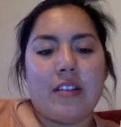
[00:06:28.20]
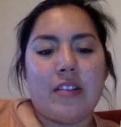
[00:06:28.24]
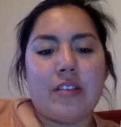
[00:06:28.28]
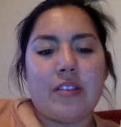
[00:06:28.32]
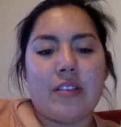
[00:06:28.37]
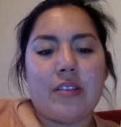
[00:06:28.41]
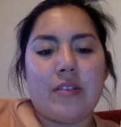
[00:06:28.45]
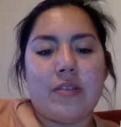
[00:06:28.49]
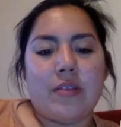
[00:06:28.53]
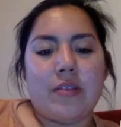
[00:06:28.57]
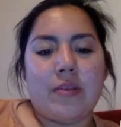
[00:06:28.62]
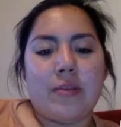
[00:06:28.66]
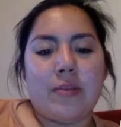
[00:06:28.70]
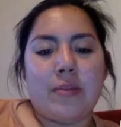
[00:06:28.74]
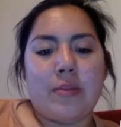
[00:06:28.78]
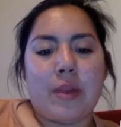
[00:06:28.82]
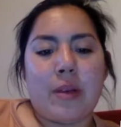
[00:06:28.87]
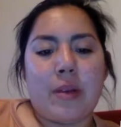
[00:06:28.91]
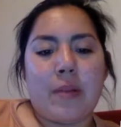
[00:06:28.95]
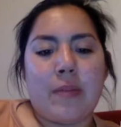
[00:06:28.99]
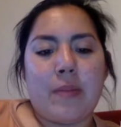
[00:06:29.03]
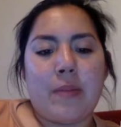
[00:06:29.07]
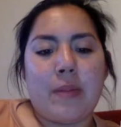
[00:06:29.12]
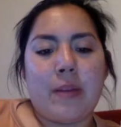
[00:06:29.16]
drawn from a
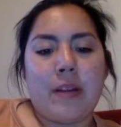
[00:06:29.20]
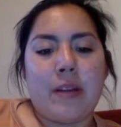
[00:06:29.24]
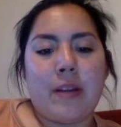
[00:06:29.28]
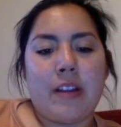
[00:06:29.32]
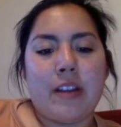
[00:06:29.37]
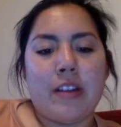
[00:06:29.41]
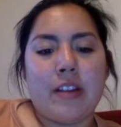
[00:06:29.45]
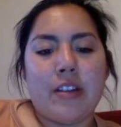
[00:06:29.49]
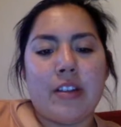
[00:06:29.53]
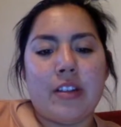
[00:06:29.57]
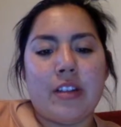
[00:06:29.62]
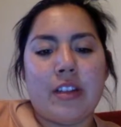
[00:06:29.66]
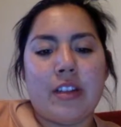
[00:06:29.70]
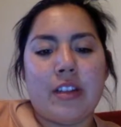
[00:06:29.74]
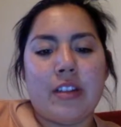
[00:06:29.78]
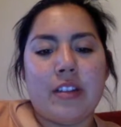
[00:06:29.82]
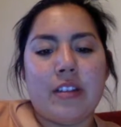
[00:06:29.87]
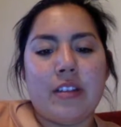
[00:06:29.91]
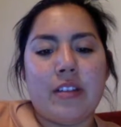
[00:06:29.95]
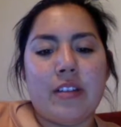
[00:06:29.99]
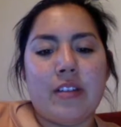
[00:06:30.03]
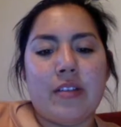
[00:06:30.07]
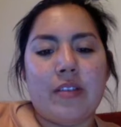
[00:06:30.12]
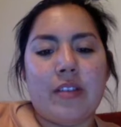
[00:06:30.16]
population that is
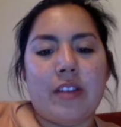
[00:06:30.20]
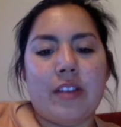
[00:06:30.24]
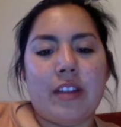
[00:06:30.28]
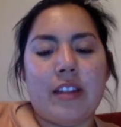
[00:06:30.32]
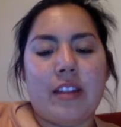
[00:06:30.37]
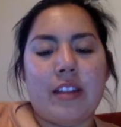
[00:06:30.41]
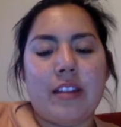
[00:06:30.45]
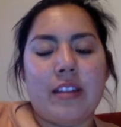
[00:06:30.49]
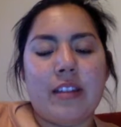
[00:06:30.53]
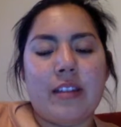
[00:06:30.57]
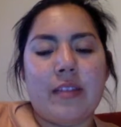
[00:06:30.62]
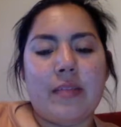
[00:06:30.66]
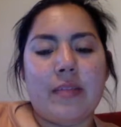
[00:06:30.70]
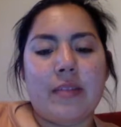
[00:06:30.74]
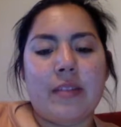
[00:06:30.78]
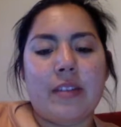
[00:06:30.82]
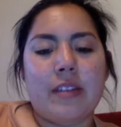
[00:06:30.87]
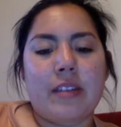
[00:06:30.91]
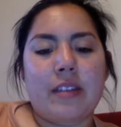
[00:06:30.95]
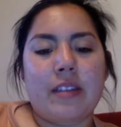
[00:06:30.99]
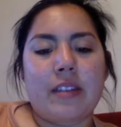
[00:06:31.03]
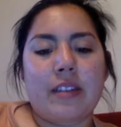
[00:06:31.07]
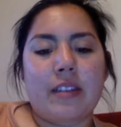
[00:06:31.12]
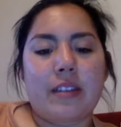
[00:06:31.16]
skewed right and the sample
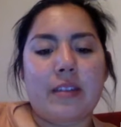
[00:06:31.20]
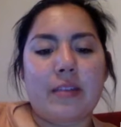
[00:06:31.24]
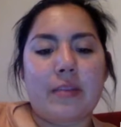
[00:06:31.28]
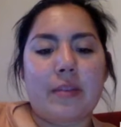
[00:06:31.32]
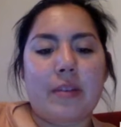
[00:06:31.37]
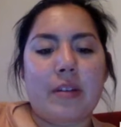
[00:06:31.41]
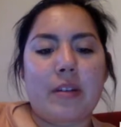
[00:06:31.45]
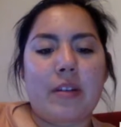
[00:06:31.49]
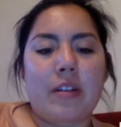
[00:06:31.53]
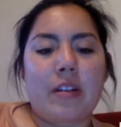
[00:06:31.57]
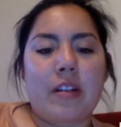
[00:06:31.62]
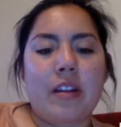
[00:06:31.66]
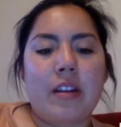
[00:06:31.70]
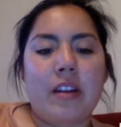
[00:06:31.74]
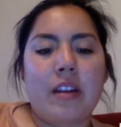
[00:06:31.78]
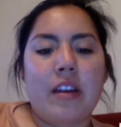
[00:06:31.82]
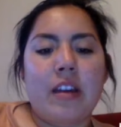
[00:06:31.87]
size is small.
---
Copy the listing over exactly, skipping the pictures it holds.

■ **Answer section**:
[00:06:28.20]
[00:06:28.24]
[00:06:28.28]
[00:06:28.32]
[00:06:28.37]
[00:06:28.41]
[00:06:28.45]
[00:06:28.49]
[00:06:28.53]
[00:06:28.57]
[00:06:28.62]
[00:06:28.66]
[00:06:28.70]
[00:06:28.74]
[00:06:28.78]
[00:06:28.82]
[00:06:28.87]
[00:06:28.91]
[00:06:28.95]
[00:06:28.99]
[00:06:29.03]
[00:06:29.07]
[00:06:29.12]
[00:06:29.16]
drawn from a
[00:06:29.20]
[00:06:29.24]
[00:06:29.28]
[00:06:29.32]
[00:06:29.37]
[00:06:29.41]
[00:06:29.45]
[00:06:29.49]
[00:06:29.53]
[00:06:29.57]
[00:06:29.62]
[00:06:29.66]
[00:06:29.70]
[00:06:29.74]
[00:06:29.78]
[00:06:29.82]
[00:06:29.87]
[00:06:29.91]
[00:06:29.95]
[00:06:29.99]
[00:06:30.03]
[00:06:30.07]
[00:06:30.12]
[00:06:30.16]
population that is
[00:06:30.20]
[00:06:30.24]
[00:06:30.28]
[00:06:30.32]
[00:06:30.37]
[00:06:30.41]
[00:06:30.45]
[00:06:30.49]
[00:06:30.53]
[00:06:30.57]
[00:06:30.62]
[00:06:30.66]
[00:06:30.70]
[00:06:30.74]
[00:06:30.78]
[00:06:30.82]
[00:06:30.87]
[00:06:30.91]
[00:06:30.95]
[00:06:30.99]
[00:06:31.03]
[00:06:31.07]
[00:06:31.12]
[00:06:31.16]
skewed right and the sample
[00:06:31.20]
[00:06:31.24]
[00:06:31.28]
[00:06:31.32]
[00:06:31.37]
[00:06:31.41]
[00:06:31.45]
[00:06:31.49]
[00:06:31.53]
[00:06:31.57]
[00:06:31.62]
[00:06:31.66]
[00:06:31.70]
[00:06:31.74]
[00:06:31.78]
[00:06:31.82]
[00:06:31.87]
size is small.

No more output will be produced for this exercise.